METABOLOMIC CHARACTERIZATION OF PANCREATIC JUICE IN PANCREATIC CANCER: A NOVEL PROGNOSTIC TOOL?

Introduction: Analysis of metabolites in body fluids through mass spectrometry-based metabolomics is one of the key technologies to identify disease-specific profiles in different malignancies. Pancreatic cancer (PDAC) cells undergo extensive metabolic rearrangement during the process of tumor progression. Previously we demonstrated how metabolomic analysis of pancreatic juice (PJ) discriminated between PDAC and other non- malignant pancreatic lesions. This study aims to clarify whether different metabolic profiles in pancreatic juice of PDAC patients are associated to different clinical behavior.
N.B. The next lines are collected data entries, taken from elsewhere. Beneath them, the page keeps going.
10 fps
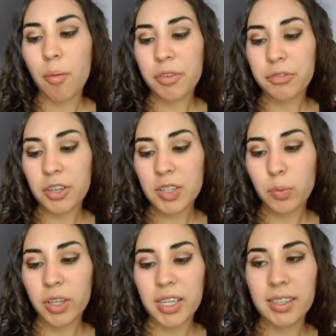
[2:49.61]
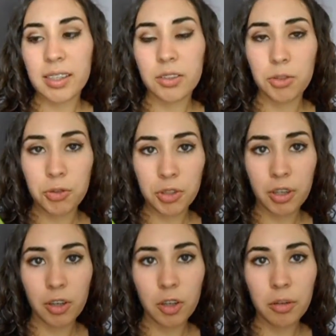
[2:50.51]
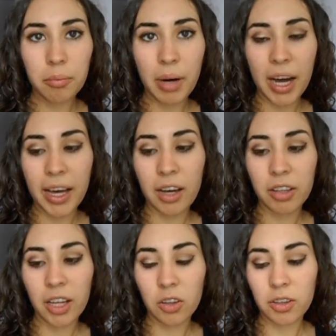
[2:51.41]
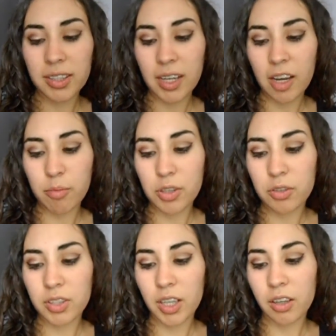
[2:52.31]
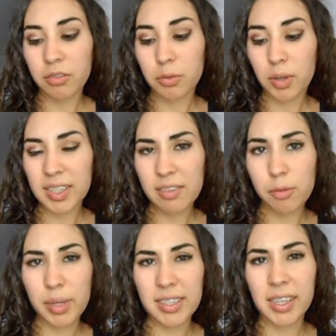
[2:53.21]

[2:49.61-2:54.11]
The first one is this Nutra by LA Looks that I have been using for several months.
Patients/Methods: Clinicopathologic data of patients undergoing surgical resection for PDAC at Humanitas Research Hospital were prospectively collected between 2010 and 2020. Pancreatic Juice (PJ) was collected intraoperatively in a subgroup of patients included in the present study. PJ was analyzed with high resolution mass spectrometry. Pre-elaboration of raw mass data was conducted using MATLAB, including metabolic cluster analysis.

Results: 58 patients were included in the analysis. Metabolomic analysis of PJ revealed three different metabolic clusters characterized by different metabolites expression: Cluster 1(C1), 2(C2) and 3(C3) including 22(37.9%), 30(51.7%) and 6(10.3%) cases, respectively. Patients from the three different clusters were homogeneous in term of age(p=0.808), sex(p=0.750), BMI(p=0.828) and preoperative Ca19.9(p=0.458). Out of 6 (10%) of PDAC originated in the context of IPMN and 11(19.0%) patients underwent neoadjuvant therapy (NAT), no difference was observed in metabolic profile between the groups (p=0.540 and p=0.510 respectively). C2 was associated to a lower rate of T3 tumors (C1: 50.0%, C2: 20.0%, C3:50.0%, p=0.056) and a lower rate of nodal metastases (C1: 90.9%, C2: 63.3%, C3:83.3%, p=0.065). No difference in prevalence of R1 margins (p=0.673), G3 tumors (p=0.642), perineural (p=0.226) and lymphovascular (p=0.258) invasion was observed. At multivariate analysis, C2 was independently associated to a lower prevalence of T3 tumors (OR0.17(0.03-0.88),p=0.035) and of nodal metastases (OR0.25(0.07-0.85),p=0.026).

Conclusions: Metabolomic analysis of pancreatic juice of PDAC patients revealed three different metabolic profiles. The correlation to well-known prognostic factors as T stage and nodal metastases suggests that different profiles might be associated with different clinical behaviors. This information might help in the future prognostic stratification of PDAC patients, guiding the selection of a more personalized therapeutic strategy.